Another concern in Ankara is the continued presence of 4,000 to 5,000 Turkish
Kurds, guerrillas known as the PKK, in northern Iraq. Although relations between
the Turkish government and the Kurds of southeastern Turkey are better than they
have been for decades, the existence of these armed fighters is viewed as
an ever-present threat.
The problem for Turkish leaders is that the government's recent decision to
deny the United States permission to base ground troops in Turkey has severely
reduced Ankara's sway over the Bush administration's plans. Had Turkey
cooperated, Turkish troops would likely have joined the action in northern Iraq.
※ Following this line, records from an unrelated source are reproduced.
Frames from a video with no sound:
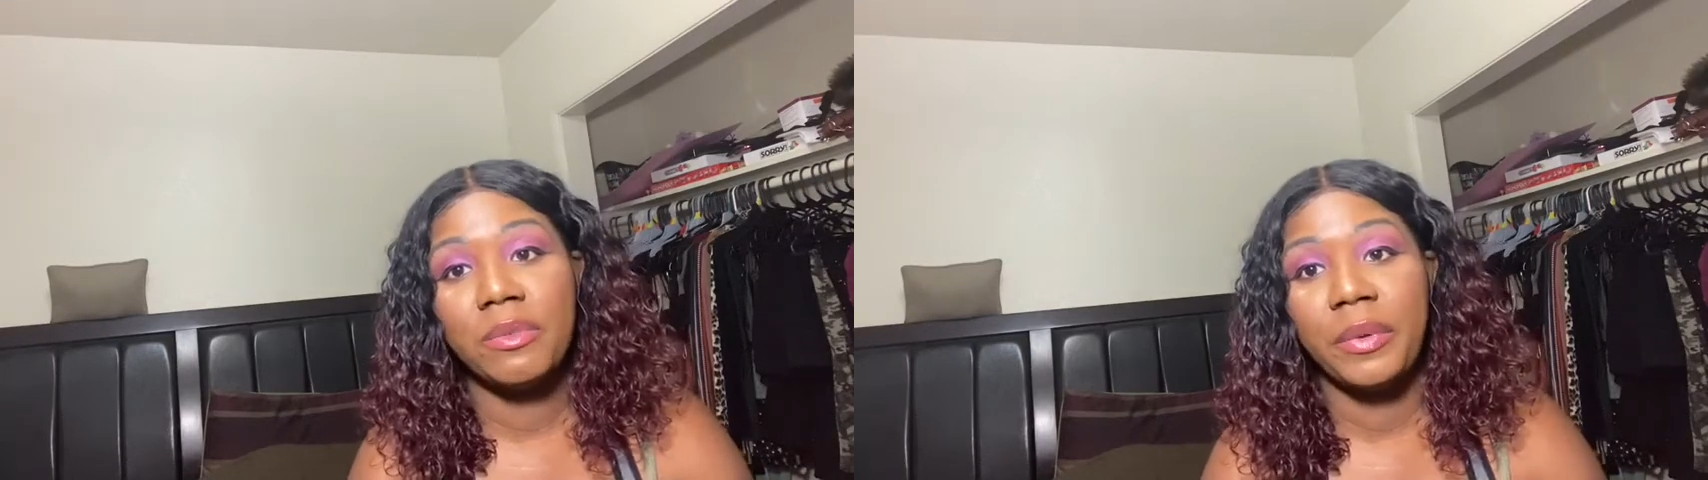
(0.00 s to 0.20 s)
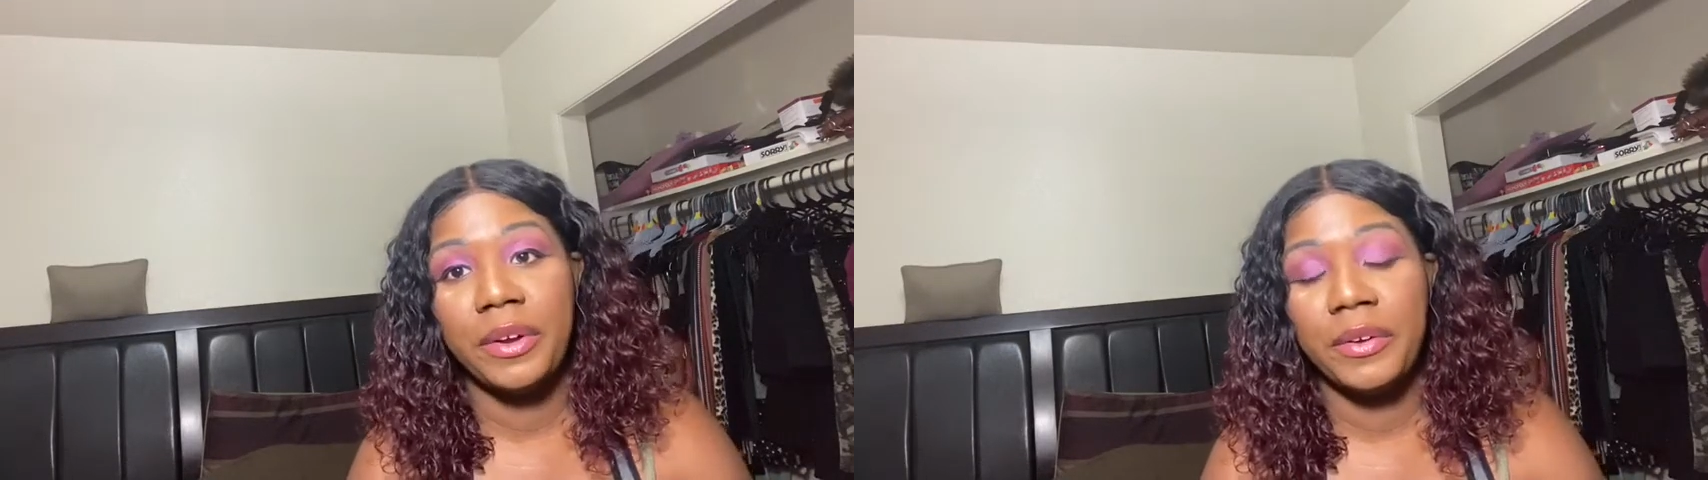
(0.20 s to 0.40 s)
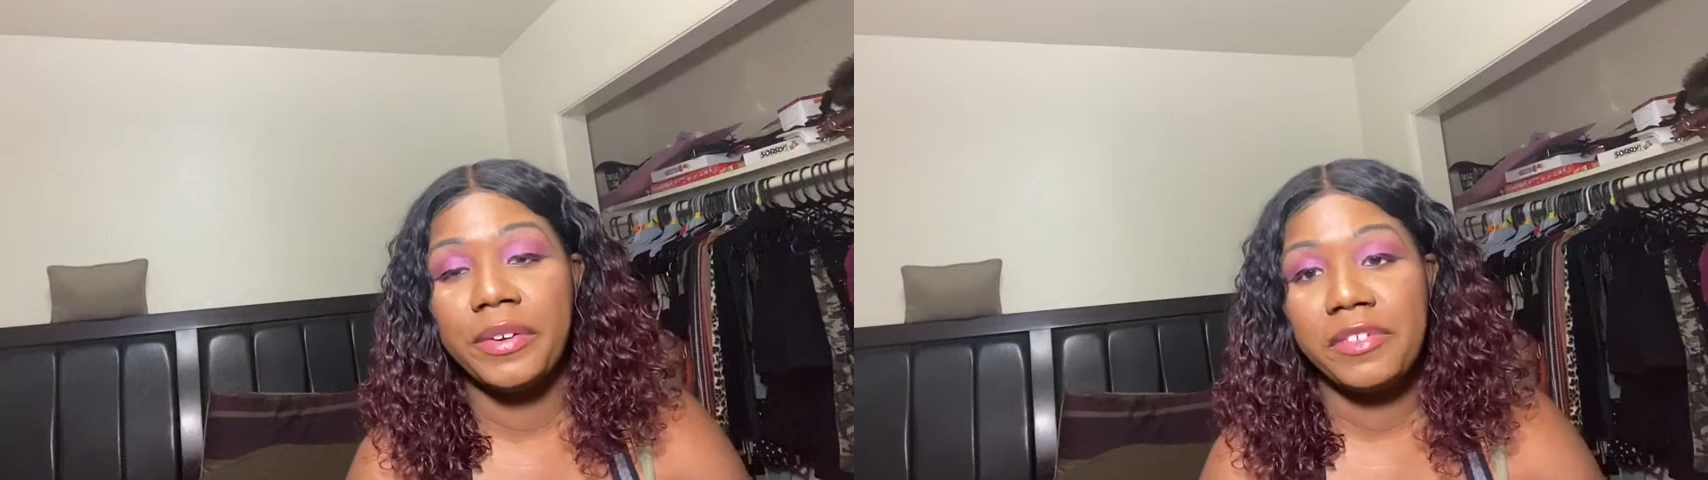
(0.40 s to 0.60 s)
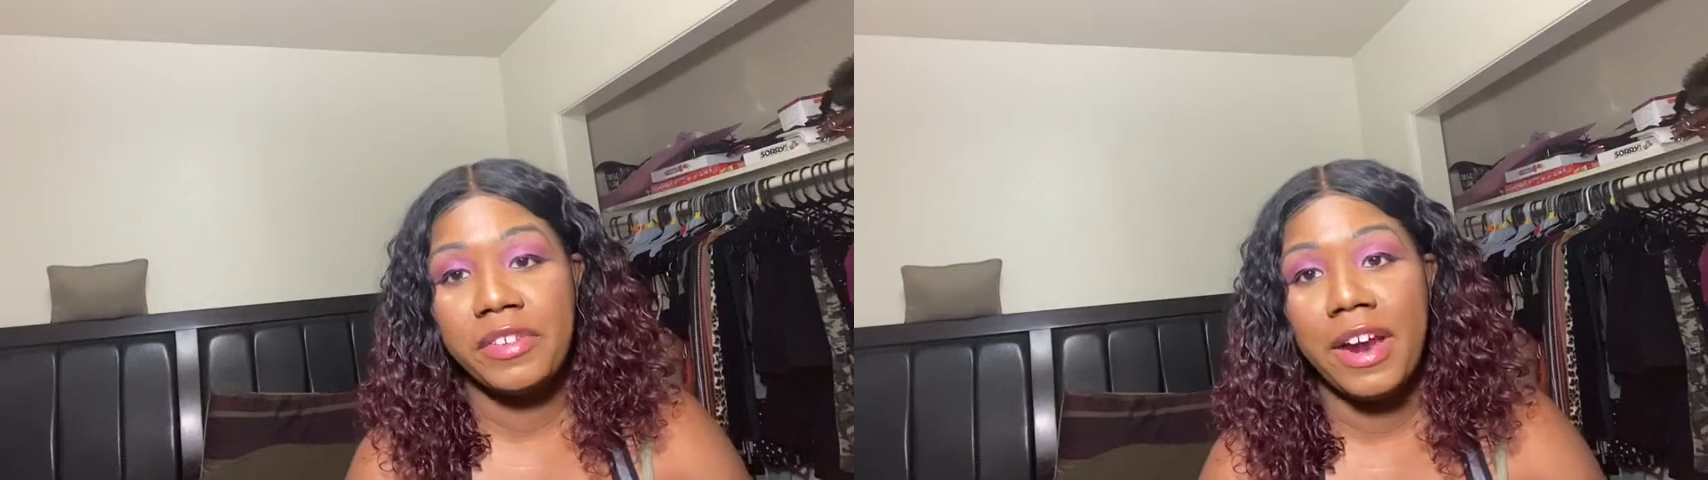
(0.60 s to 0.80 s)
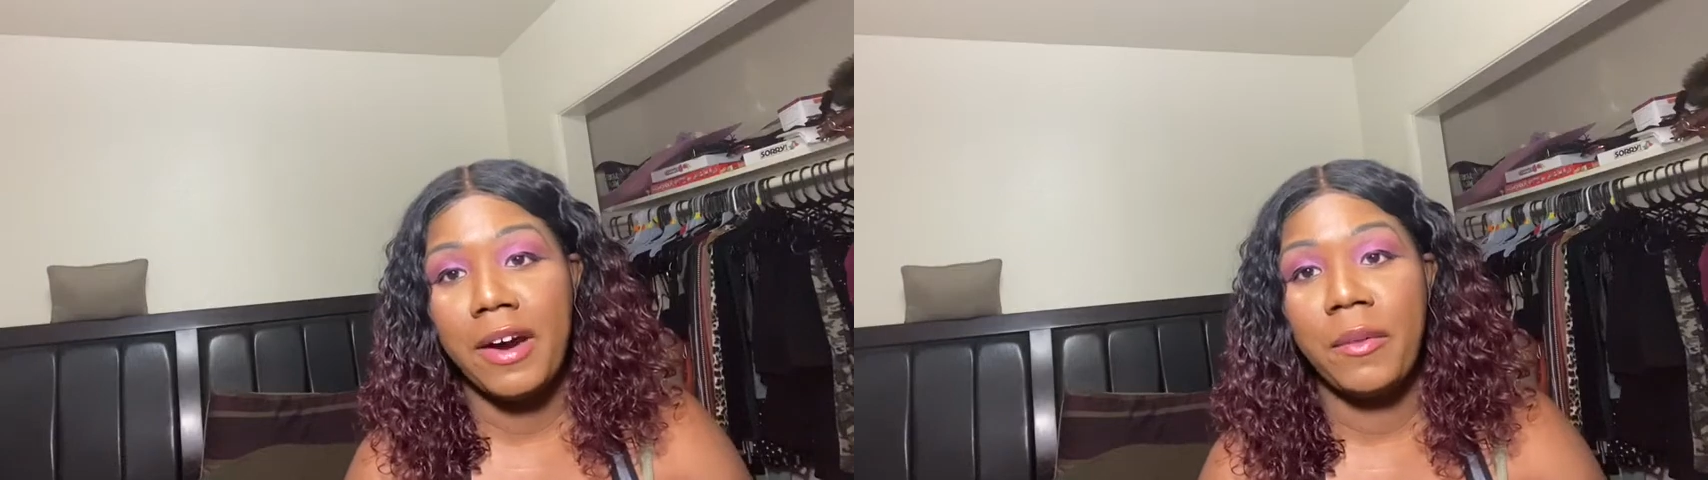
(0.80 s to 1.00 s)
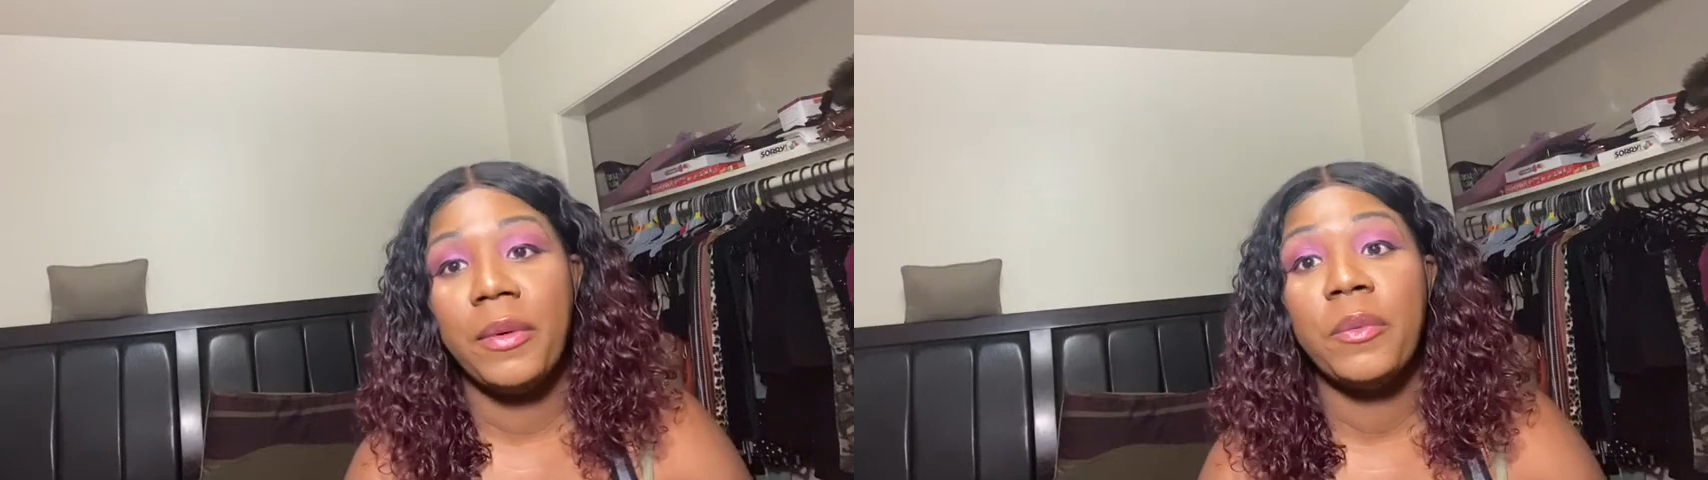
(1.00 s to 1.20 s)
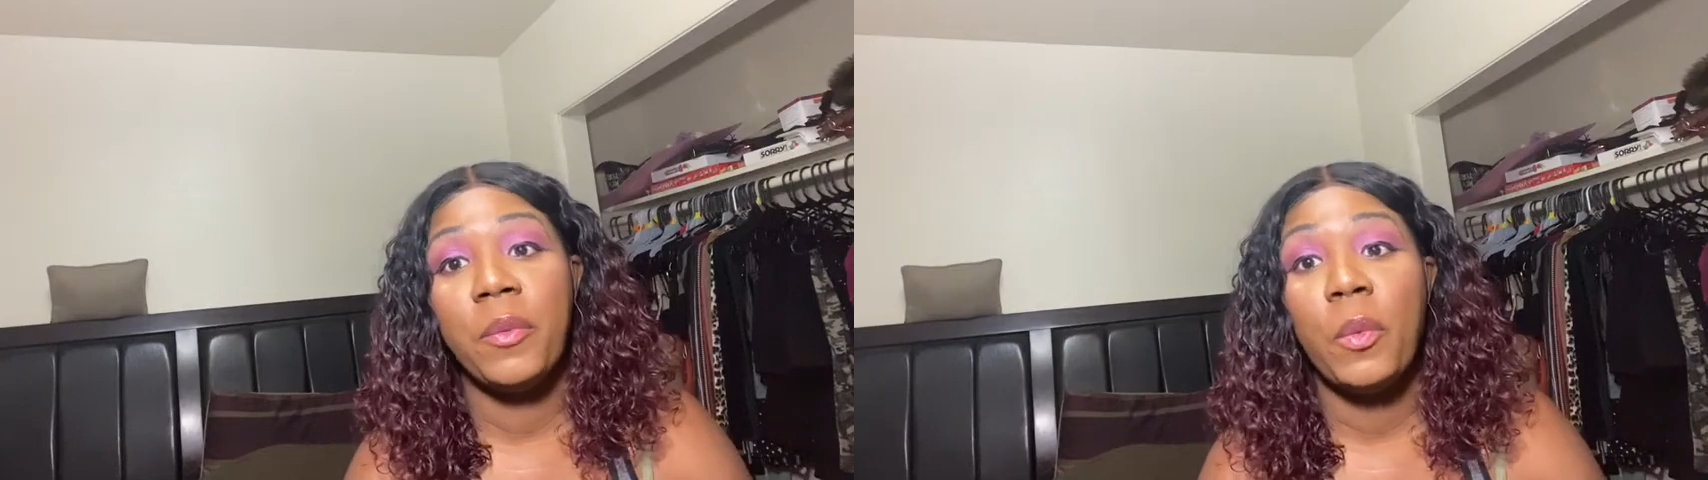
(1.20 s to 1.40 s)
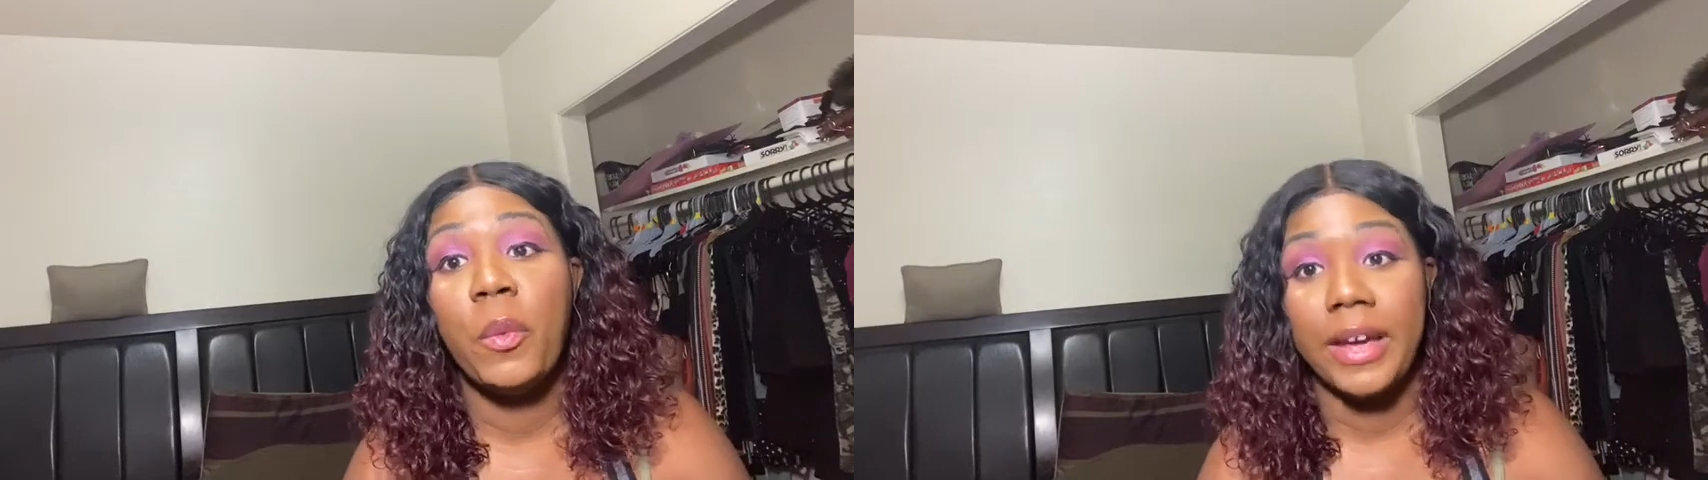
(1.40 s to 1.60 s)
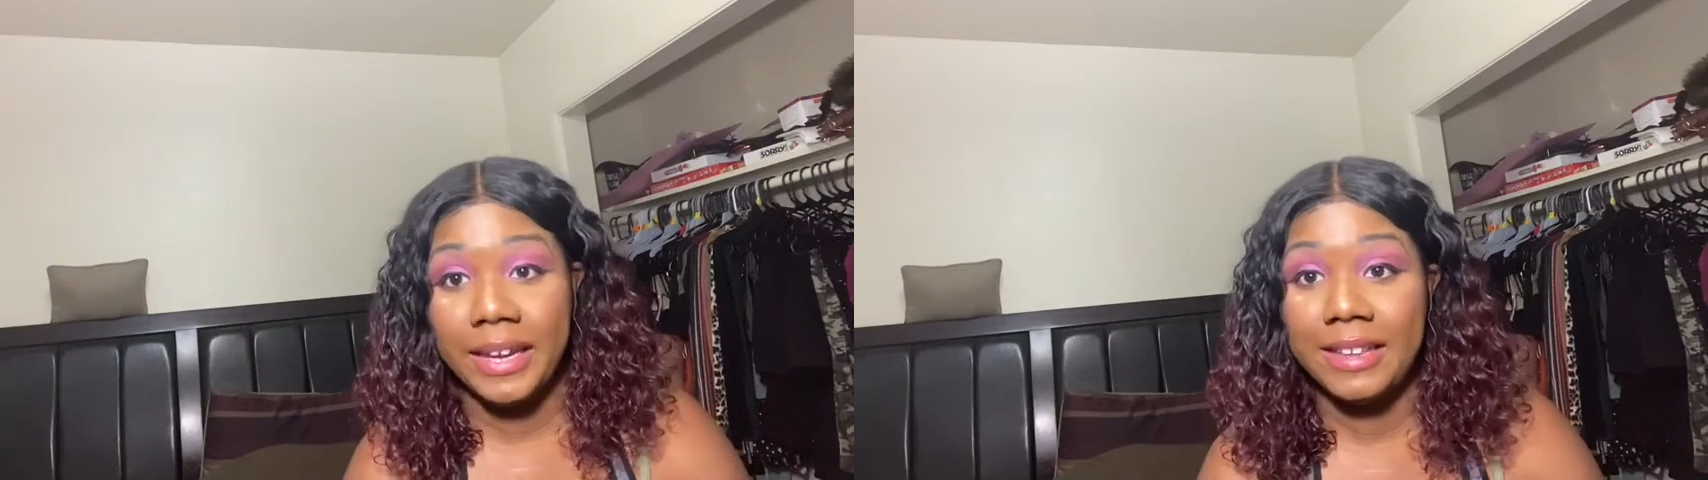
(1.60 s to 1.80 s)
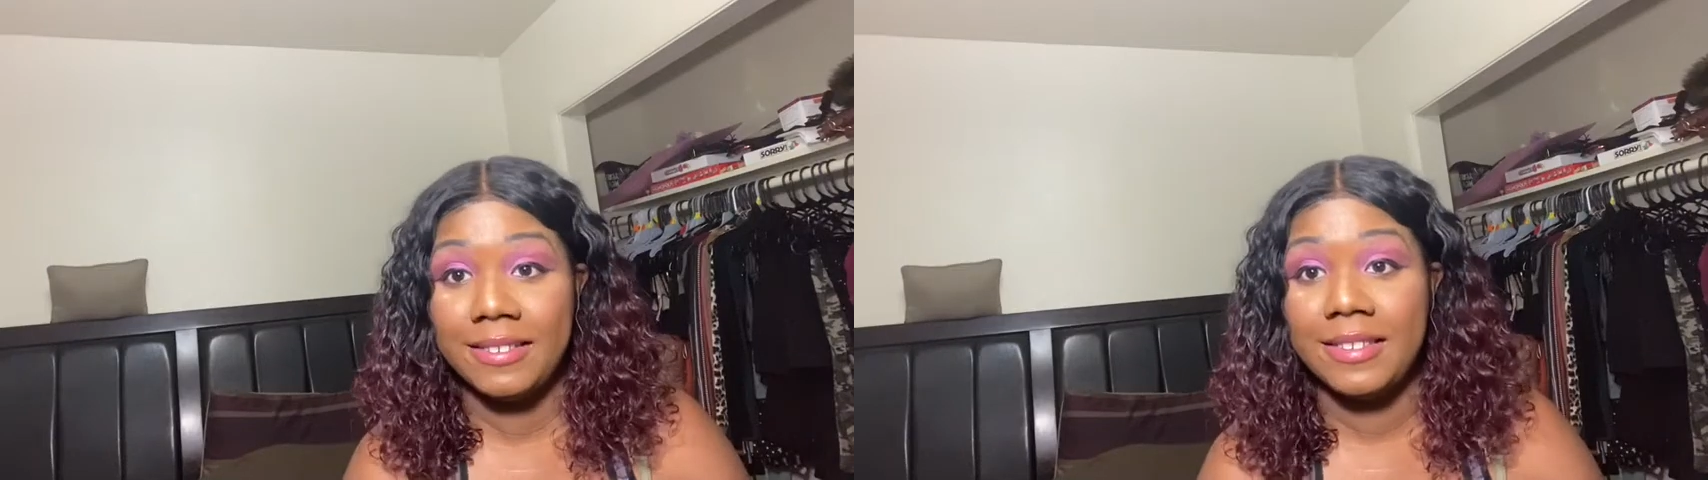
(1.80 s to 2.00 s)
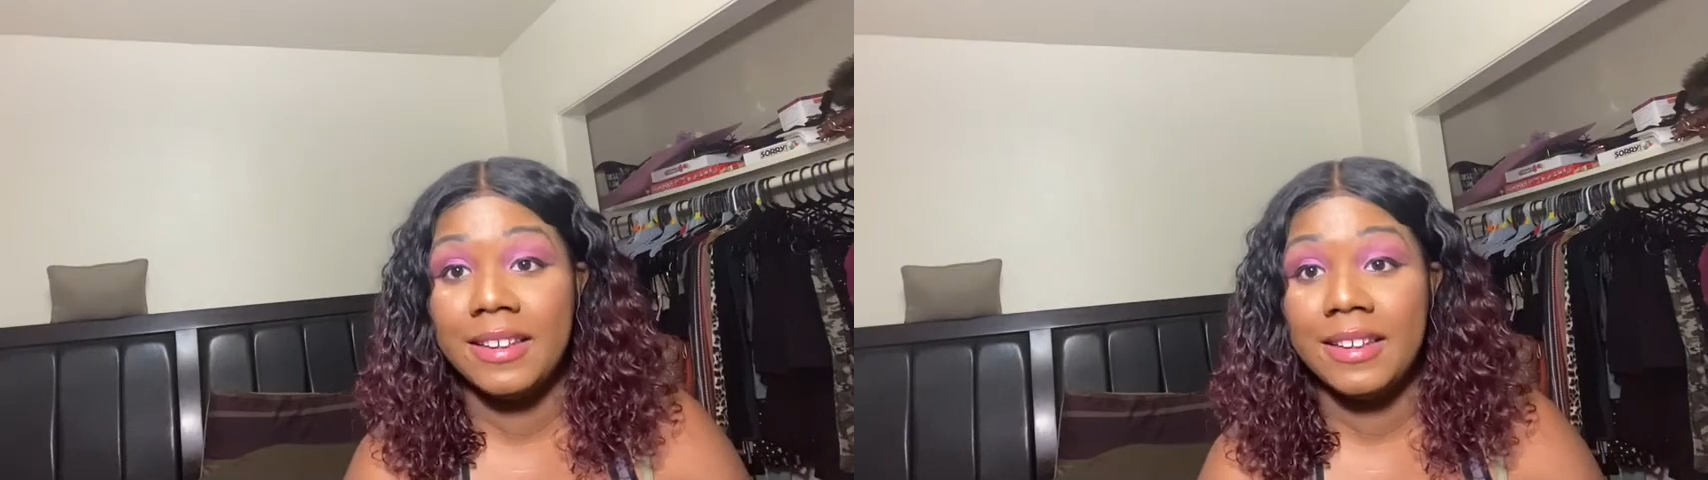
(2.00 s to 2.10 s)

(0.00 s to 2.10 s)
when you're in the shower, wet it.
"The way things have turned out, Turkey has been left almost completely out of
the development of northern Iraq, despite historically close ties with
Washington," said Sabri Sayari, director of the Institute for Turkish Studies at
Georgetown University. "They have literally been left on the other side of the
fence."
This has not gone down well with Turkey's military, which exerts powerful
influence over national affairs. According to Time magazine, U.S. units in
northern Iraq caught a Turkish special forces team last week as it infiltrated
the country on a mission to stir up ethnic Turkmen and provide a pretext
for sending troops into the region.
Col. Bill Mayville, commander of the U.S. Army's 173rd Airborne Brigade, told
the magazine that the soldiers "did not come here with a pure heart." Rather, he
said, "their objective is to create an environment that can be used by Turkey to
send a large peacekeeping force into Kirkuk."
In the meantime, said Barkey of Lehigh University, the Kurds of northern Iraq
will work hard to preserve whatever independence they can under the federal
system of government envisioned by planners in the Bush administration. "They
have worked very hard, and suffered a lot, to get where they are," Barkey said.
"The danger is, if there are setbacks, they could bolt."
*John Hassell is a staff writer for The Star-Ledger of Newark, N.J.